THE TASK: Once the pictures are removed, restate the listing word for word.

DATA LISTING:
*** Begin section ***
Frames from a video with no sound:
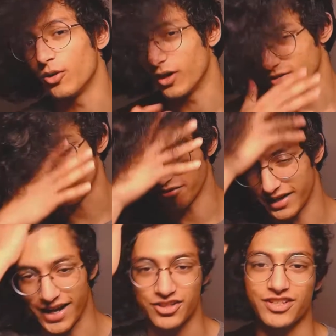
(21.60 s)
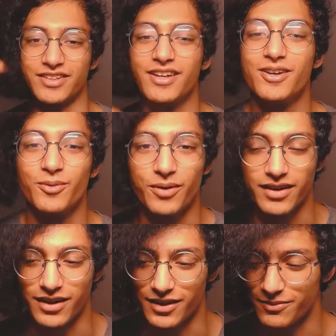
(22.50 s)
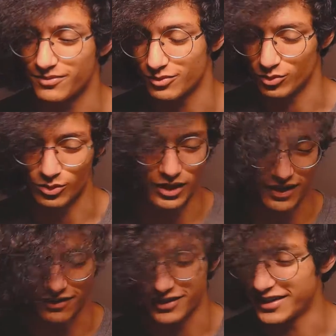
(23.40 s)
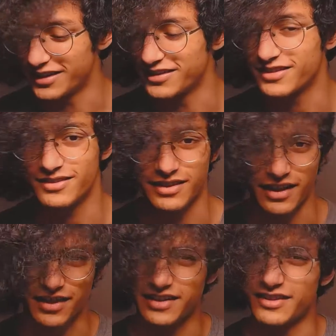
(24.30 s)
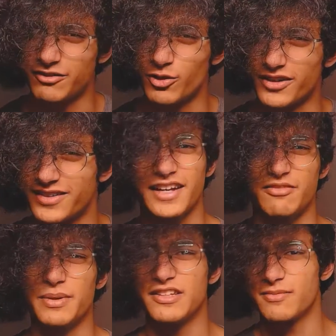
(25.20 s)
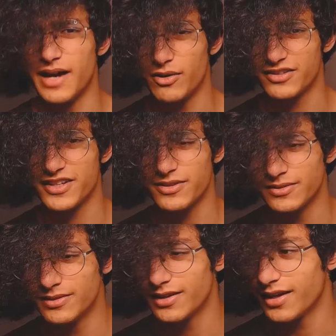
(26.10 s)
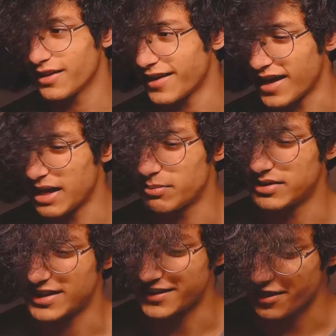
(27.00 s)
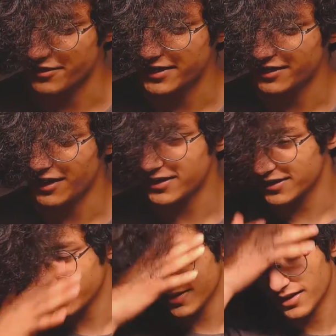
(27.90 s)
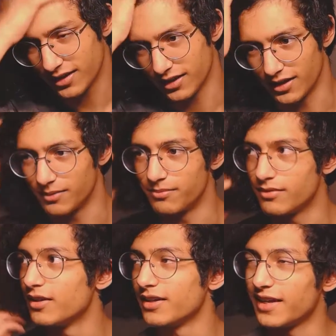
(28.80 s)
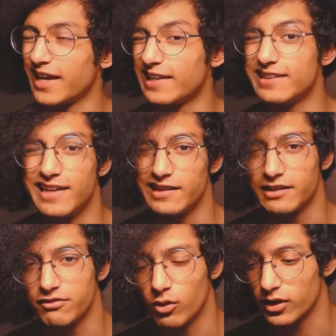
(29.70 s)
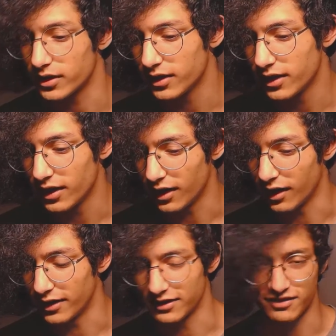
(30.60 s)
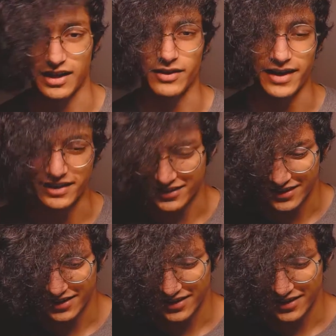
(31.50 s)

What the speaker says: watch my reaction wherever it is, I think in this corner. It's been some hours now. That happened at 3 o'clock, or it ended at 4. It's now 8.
*** End section ***
ANSWER TO THIS EXERCISE:
Frames from a video with no sound:
(21.60 s)
(22.50 s)
(23.40 s)
(24.30 s)
(25.20 s)
(26.10 s)
(27.00 s)
(27.90 s)
(28.80 s)
(29.70 s)
(30.60 s)
(31.50 s)

What the speaker says: watch my reaction wherever it is, I think in this corner. It's been some hours now. That happened at 3 o'clock, or it ended at 4. It's now 8.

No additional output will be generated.